++++ Supplied records
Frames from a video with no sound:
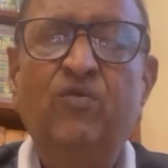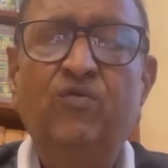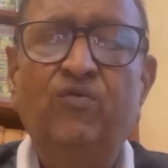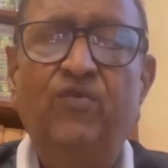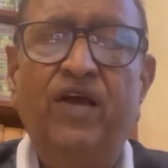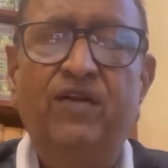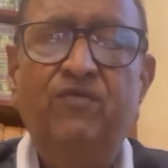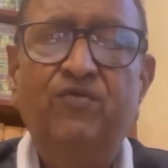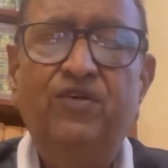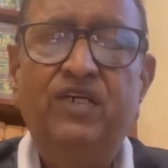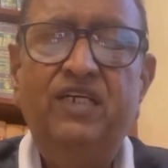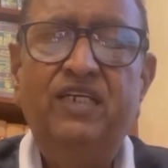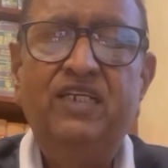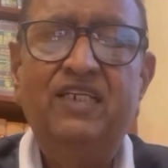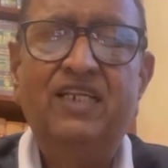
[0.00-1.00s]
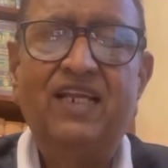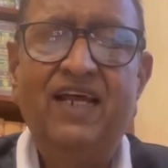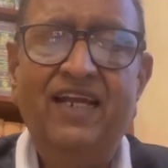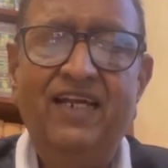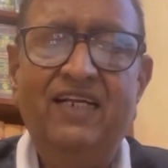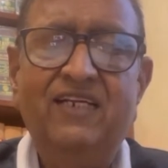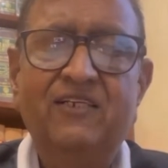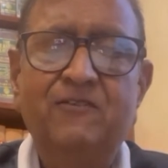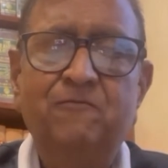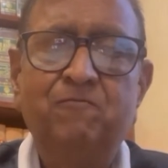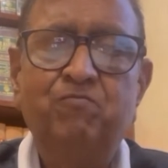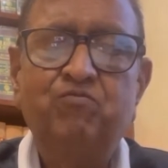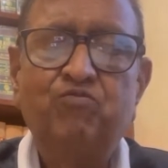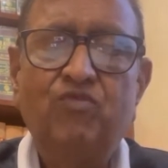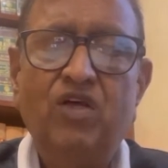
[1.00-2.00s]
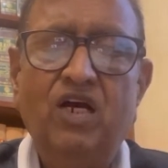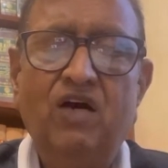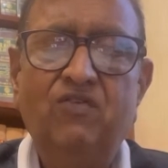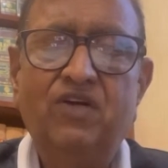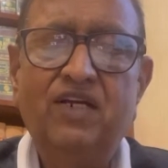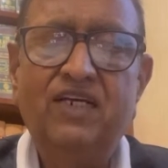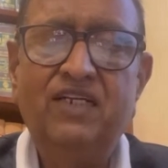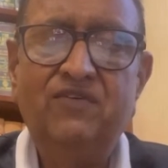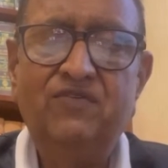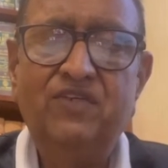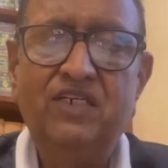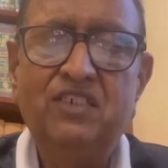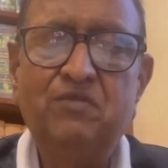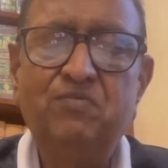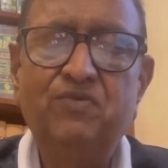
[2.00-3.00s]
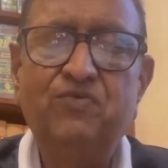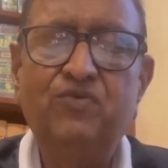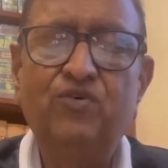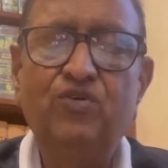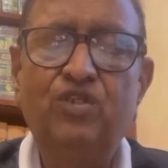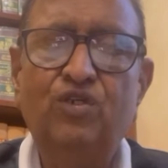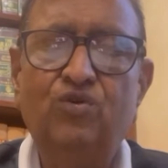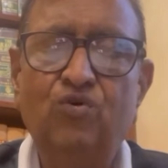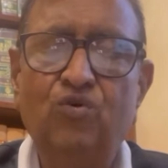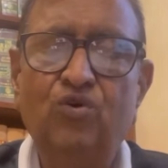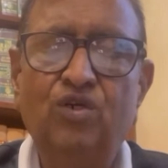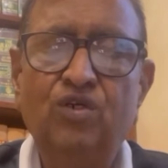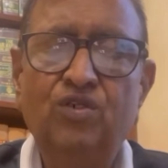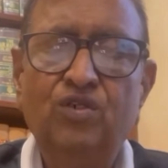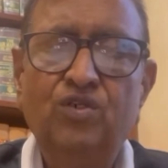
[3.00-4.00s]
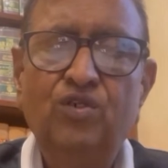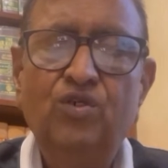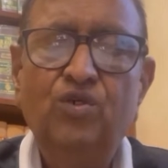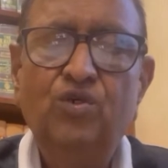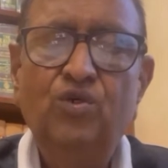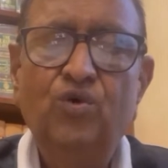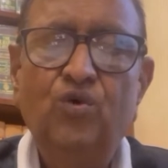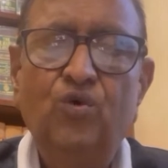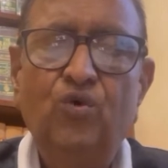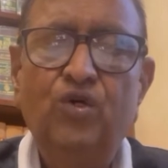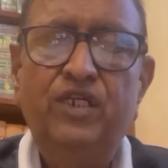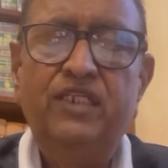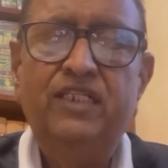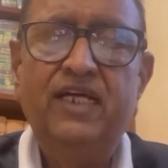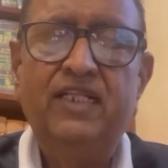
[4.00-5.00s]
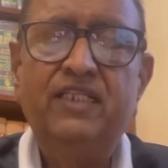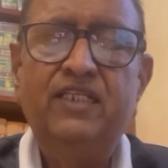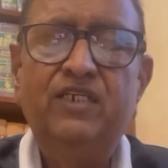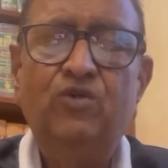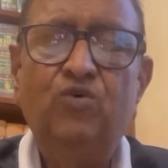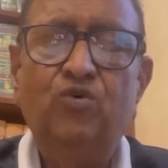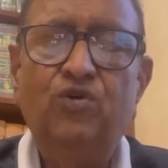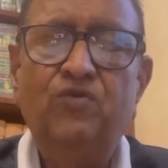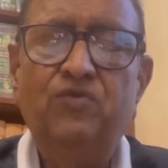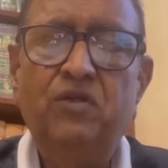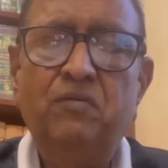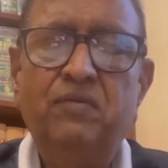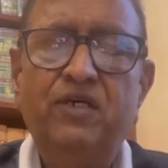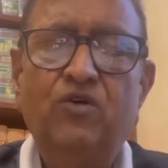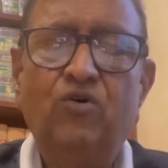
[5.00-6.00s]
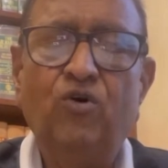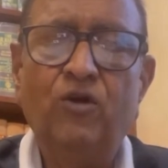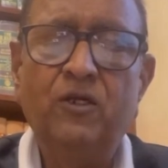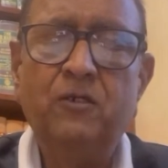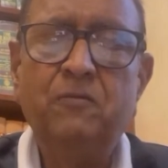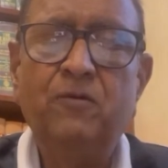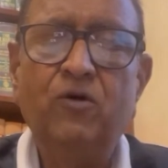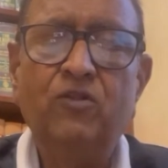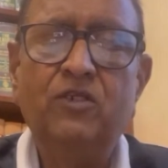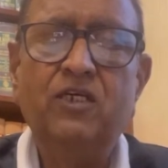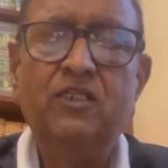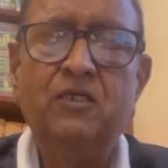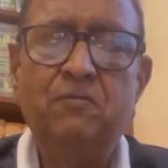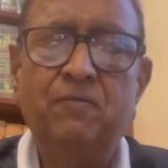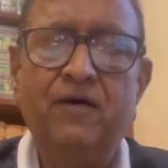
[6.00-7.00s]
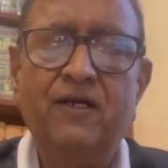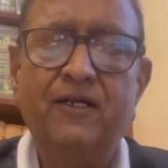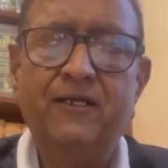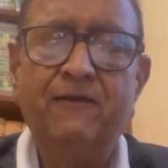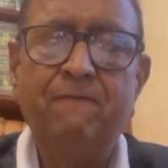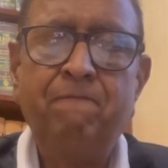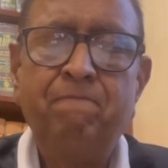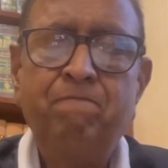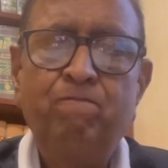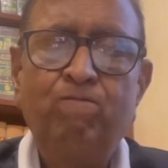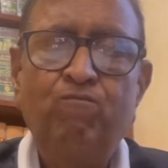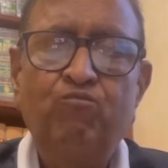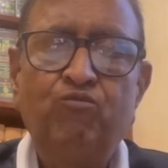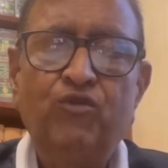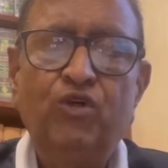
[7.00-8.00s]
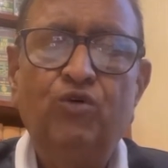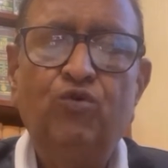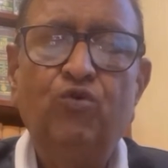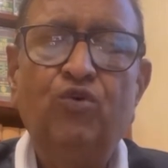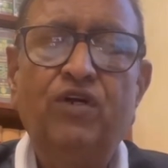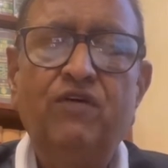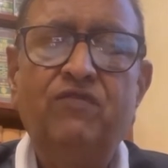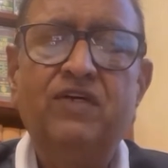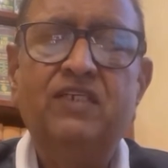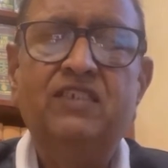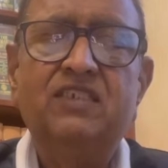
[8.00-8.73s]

When we write our grievance before the court, only then the court will be calling upon the other party to give a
++++++++
* **Exercise requirements**
Beginning with the line that contains "[2.00-3.00s]", reproduce every line through the end of the records above exactly, leaving pictures out.

* **Solution**
[2.00-3.00s]
[3.00-4.00s]
[4.00-5.00s]
[5.00-6.00s]
[6.00-7.00s]
[7.00-8.00s]
[8.00-8.73s]

When we write our grievance before the court, only then the court will be calling upon the other party to give a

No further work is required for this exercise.